[Collected data]
Start of Block
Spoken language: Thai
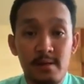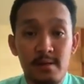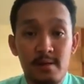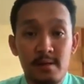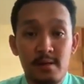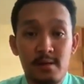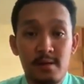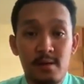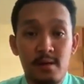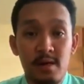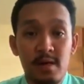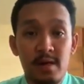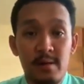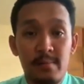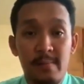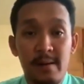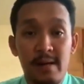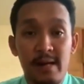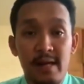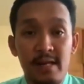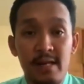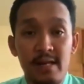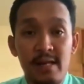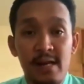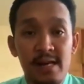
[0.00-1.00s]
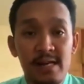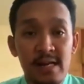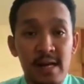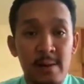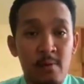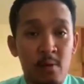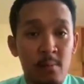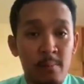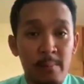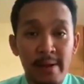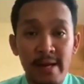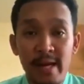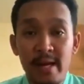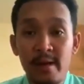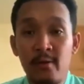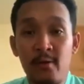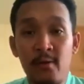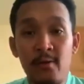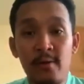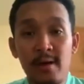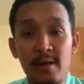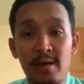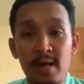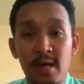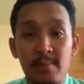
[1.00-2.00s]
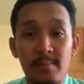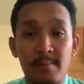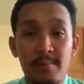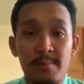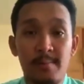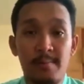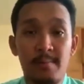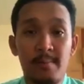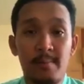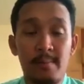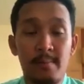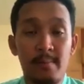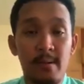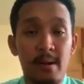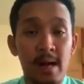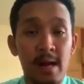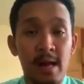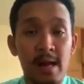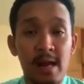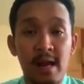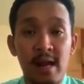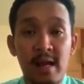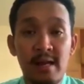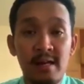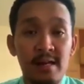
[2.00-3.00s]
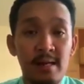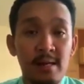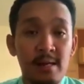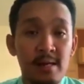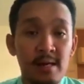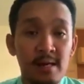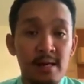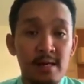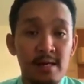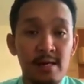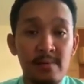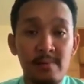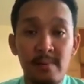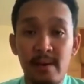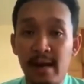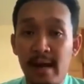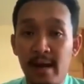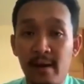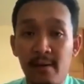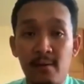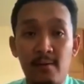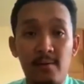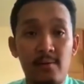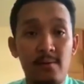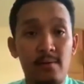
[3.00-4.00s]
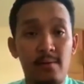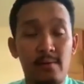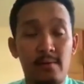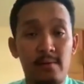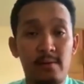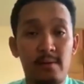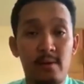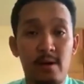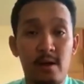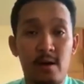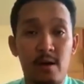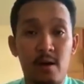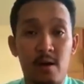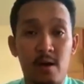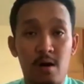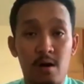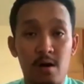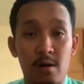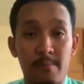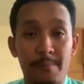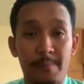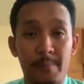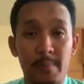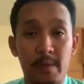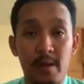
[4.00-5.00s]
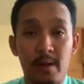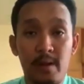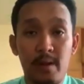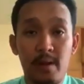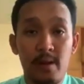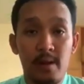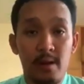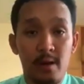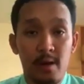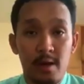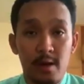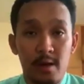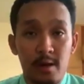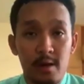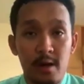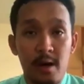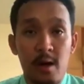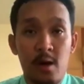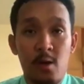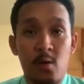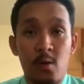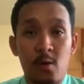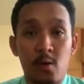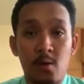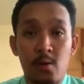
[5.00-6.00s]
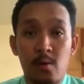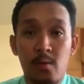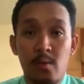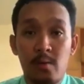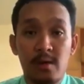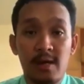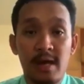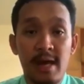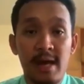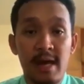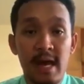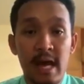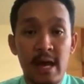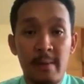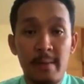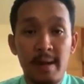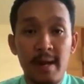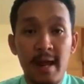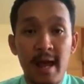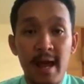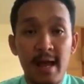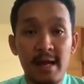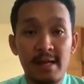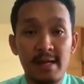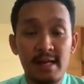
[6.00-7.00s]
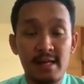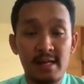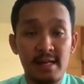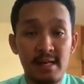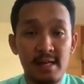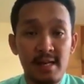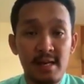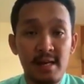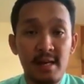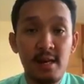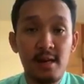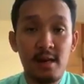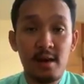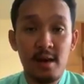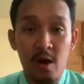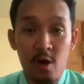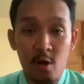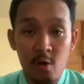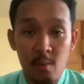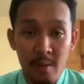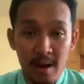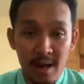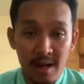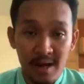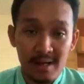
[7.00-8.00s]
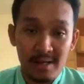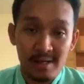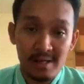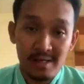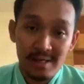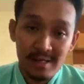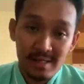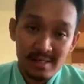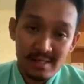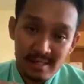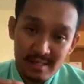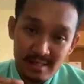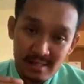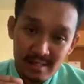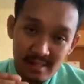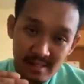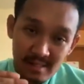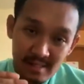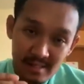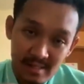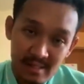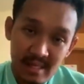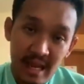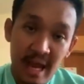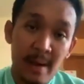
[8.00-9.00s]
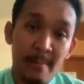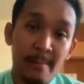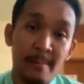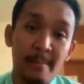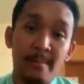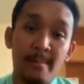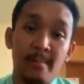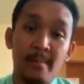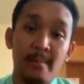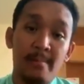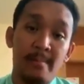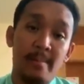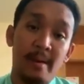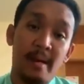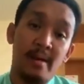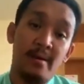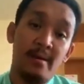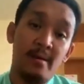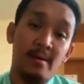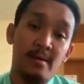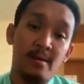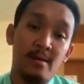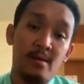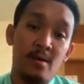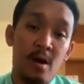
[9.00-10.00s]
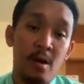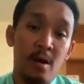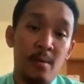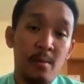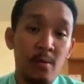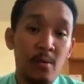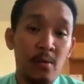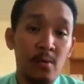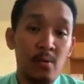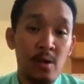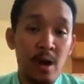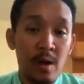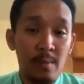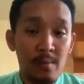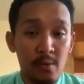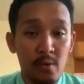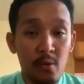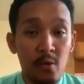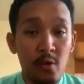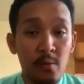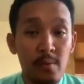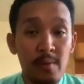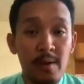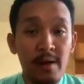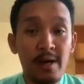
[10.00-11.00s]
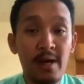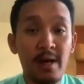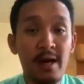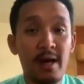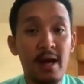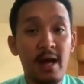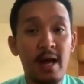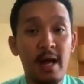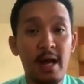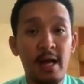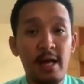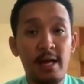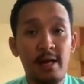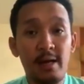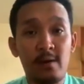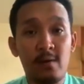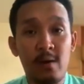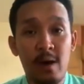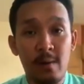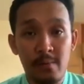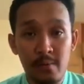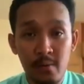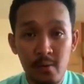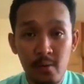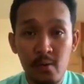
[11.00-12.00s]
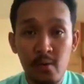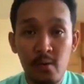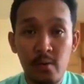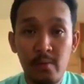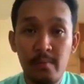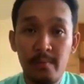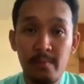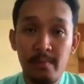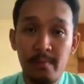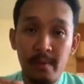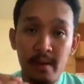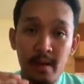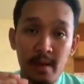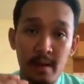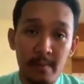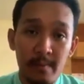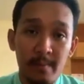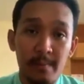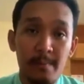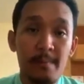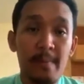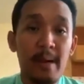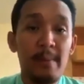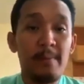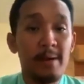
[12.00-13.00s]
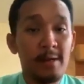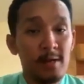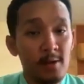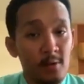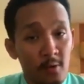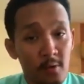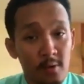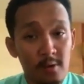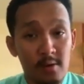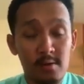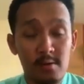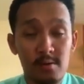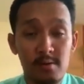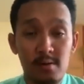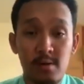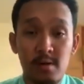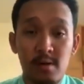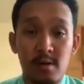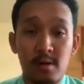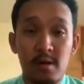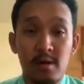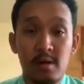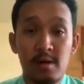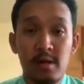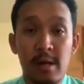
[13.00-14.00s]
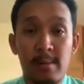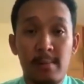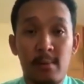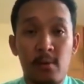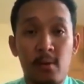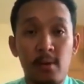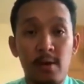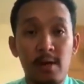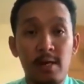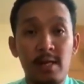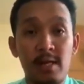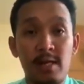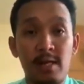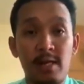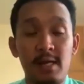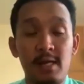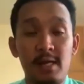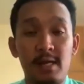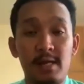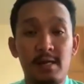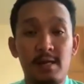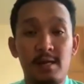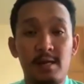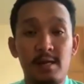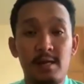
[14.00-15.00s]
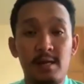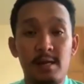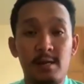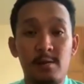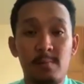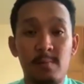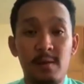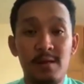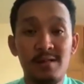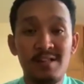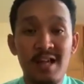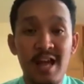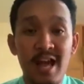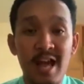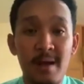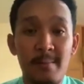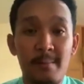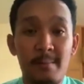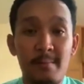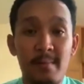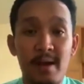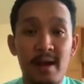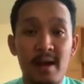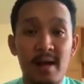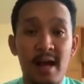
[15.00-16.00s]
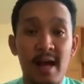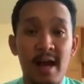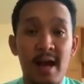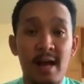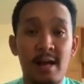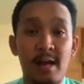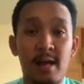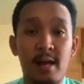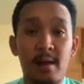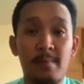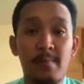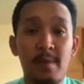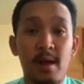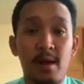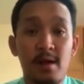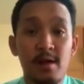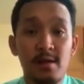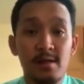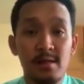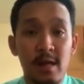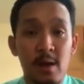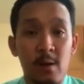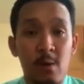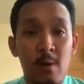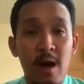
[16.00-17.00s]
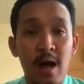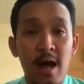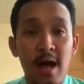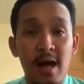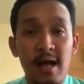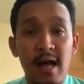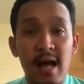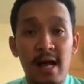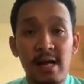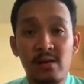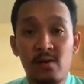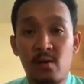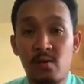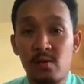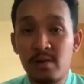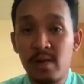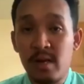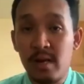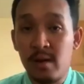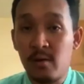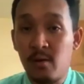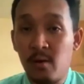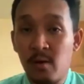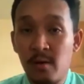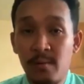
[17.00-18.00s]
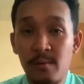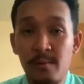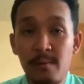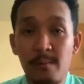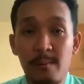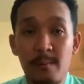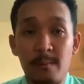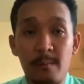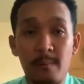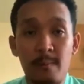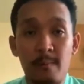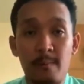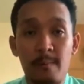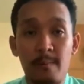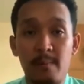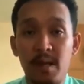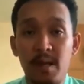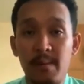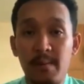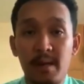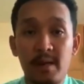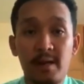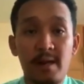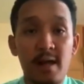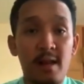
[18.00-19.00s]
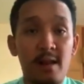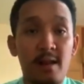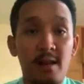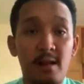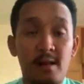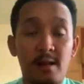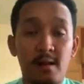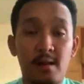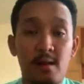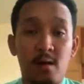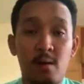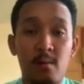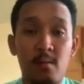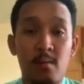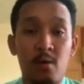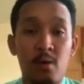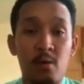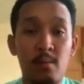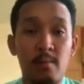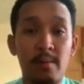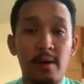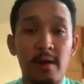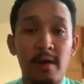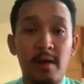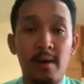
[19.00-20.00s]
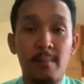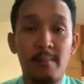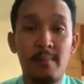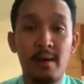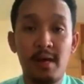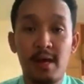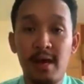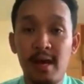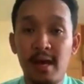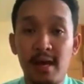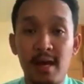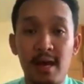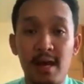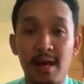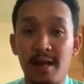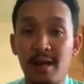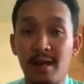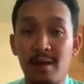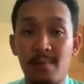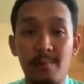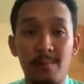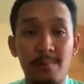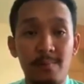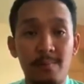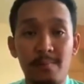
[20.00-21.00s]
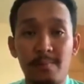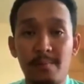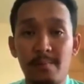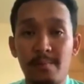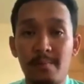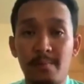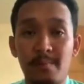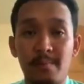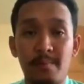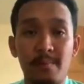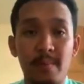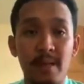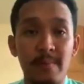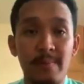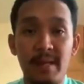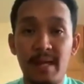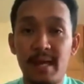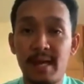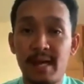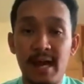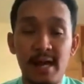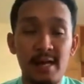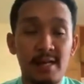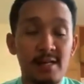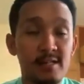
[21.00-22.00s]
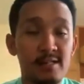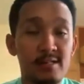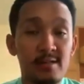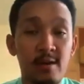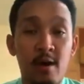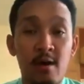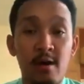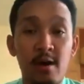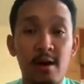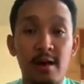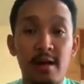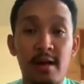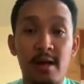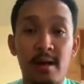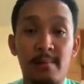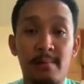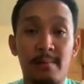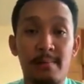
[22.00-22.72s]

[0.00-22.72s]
ก็เลยเป็นอะไรที่ยากแต่ผมไม่ได้โทษนะครับอะไรที่เกิดขึ้นไปแล้วก็เราแก้ไขไม่ได้ แต่ทีนี้เรามาทำเป็นข้อมูลความรู้เพื่อให้ความรู้เป็นประโยชน์กับคนที่ไม่ทราบอาการนะครับ แต่ว่าอาการของแต่ละคนไม่เหมือนกัน ของผมเนี่ยมีแค่ไข้แล้ว ไม่มีอาการอื่นซ้อนเลยครับ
End of Block
**TASK ITEM**
Above are the records. Copy only the lines from the one with "[11.00-12.00s]" through the one with "[22.00-22.72s]", exactly, with no pictures.

**REPLY TO THE EXERCISE**
[11.00-12.00s]
[12.00-13.00s]
[13.00-14.00s]
[14.00-15.00s]
[15.00-16.00s]
[16.00-17.00s]
[17.00-18.00s]
[18.00-19.00s]
[19.00-20.00s]
[20.00-21.00s]
[21.00-22.00s]
[22.00-22.72s]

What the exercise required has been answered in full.